Un bouquet de fleurs à la main, il regarde d’un air vague le centre commercial Olympia, derrière le périmètre de sécurité mis en place par la police. Lukas Ruttar, 15 ans, a appris qu’une de ses amies du collège avait péri dans la fusillade de la veille, dans ce quartier du nord de Munich.
Comme un certain nombre de Munichois, ce samedi 23 juillet, il est venu se recueillir. Il s’est arrêté devant la bande de sécurité et contemple le toit du centre commercial d’où un tueur solitaire, un jeune homme de 18 ans, a tiré sur les passants, faisant vingt-sept blessés et neuf morts, dont son amie.
Toute la nuit, vendredi, la ville s’est figée dans le silence et la terreur, en quasi-état de siège. Samedi, la capitale de la Bavière retrouvait son air de vacances, comme si rien ne s’était passé. Ou presque.
Un marché et les tentes d’une fête estivale attirent les touristes sur Odeonsplatz, au centre-ville. Même la station d’essence, située juste en face du périmètre de sécurité qui protège le centre Olympia, a repris son activité normale et les voitures vont et viennent continûment.
Hospitalité
C’est un quartier hybride situé de part et d’autre du Ring (périphérique). Les immeubles de logements sociaux voisinent avec le joli parc olympique aménagé pour les Jeux de 1972 et cet immense « mall » populaire, un des plus grands de la ville. Dans le café-supérette de la station d’essence, un couple enchaîne les cappuccinos en attendant de pouvoir récupérer sa voiture, coincée dans le parking du centre commercial.

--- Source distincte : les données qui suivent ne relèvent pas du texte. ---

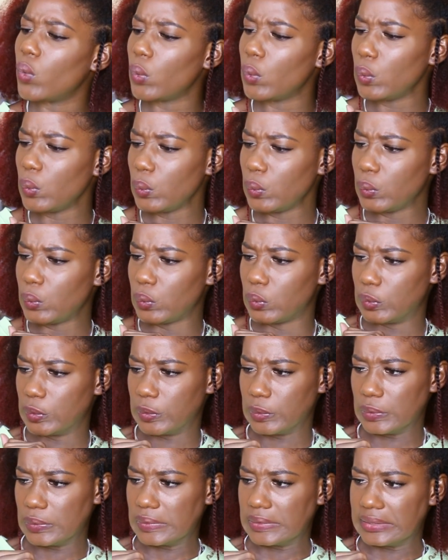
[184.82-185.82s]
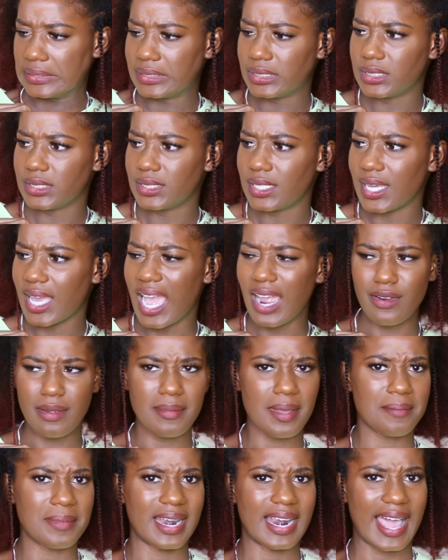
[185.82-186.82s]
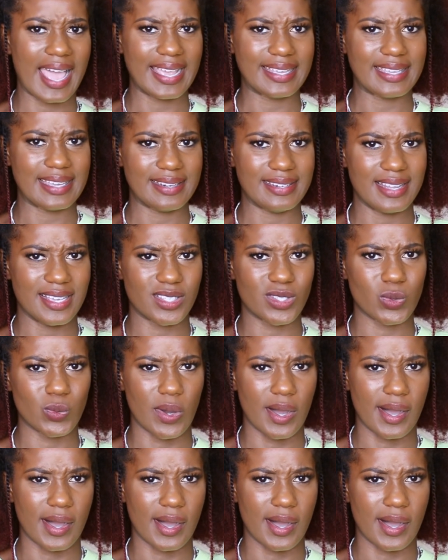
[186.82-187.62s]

Ooh, I remember liking this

La veille, ils se trouvaient dans le magasin d’électronique Saturn, à l’intérieur du centre, quand ils ont entendu les coups de feu à l’extérieur. Ils en sont ressortis plusieurs heures plus tard, après avoir dû témoigner devant la police qui avait établi ses quartiers dans le fast-food KFC. Et sans pouvoir récupérer leurs affaires ni leurs clés d’appartement, restées dans la voiture. Comme beaucoup d’autres ce soir-là, ils ont profité de l’hospitalité de Munichois qui les ont accueillis pour la nuit.
La chancelière Angela Merkel a rendu hommage à ces habitants qui ont ouvert spontanément leur porte à tous ceux qui, comme ce couple de la supérette, se retrouvaient piégés ; car la police avait bloqué les transports en commun et demandé de se mettre à l’abri, dans l’hypothèse où le tueur n’aurait pas été seul. Leur attitude a montré que « nous vivons dans une société libre et qui fait preuve d’humanité », a dit la chancelière, soulignant que dans ces valeurs réside « notre grande force ».
« Il y a beaucoup de cerveaux malades »
Dans la panique, fantasmes et les hallucinations sont allés bon train jusqu’à ce que soit connue l’identité du tueur, qui s’est suicidé sur place. De nombreux « témoins » étaient convaincus d’avoir entendu des coups de feu dans le centre-ville, la nuit, alors qu’il n’en a rien été. Des politiques et des internautes se sont égarés un peu vite sur les motivations islamistes de l’attentat.
Samedi en fin de matinée, le président de la police de Munich, Hubertus Andrä, a mis les choses au point. L’auteur de la tuerie, a-t-il indiqué, un Irano-Allemand de 18 ans, n’avait aucun lien avec l’organisation Etat islamique (EI) et n’était pas un réfugié. Né à Munich de parents ayant émigré en Allemagne à la fin des années 1990, il suivait un traitement médical et psychiatrique pour dépression.
D’après sa page Facebook, il aurait planifié son geste pour le faire correspondre au cinquième anniversaire du massacre commis par le militant d’extrême droite Anders Breivik en Norvège. Celui-ci avait exécuté un à un 77 jeunes sociaux-démocrates et blessé 151 autres, sur le modèle des jeux vidéo, dont il était très friand.
Le jeune garçon venu pleurer sur son amie du collège, devant le centre commercial Olympia, a la sagesse de ne pas tirer de conclusion hâtive sur le doublé macabre qui vient de frapper la Bavière : le 17 juillet, à Wurtsbourg, un jeune Afghano-Pakistanais a blessé à la hache les passagers d’un train en se réclamant de l’EI. « Là il n’y a pas de lien avec les réfugiés ni avec l’islamisme. Mais il y a beaucoup de cerveaux malades », constate Lukas, son bouquet à la main.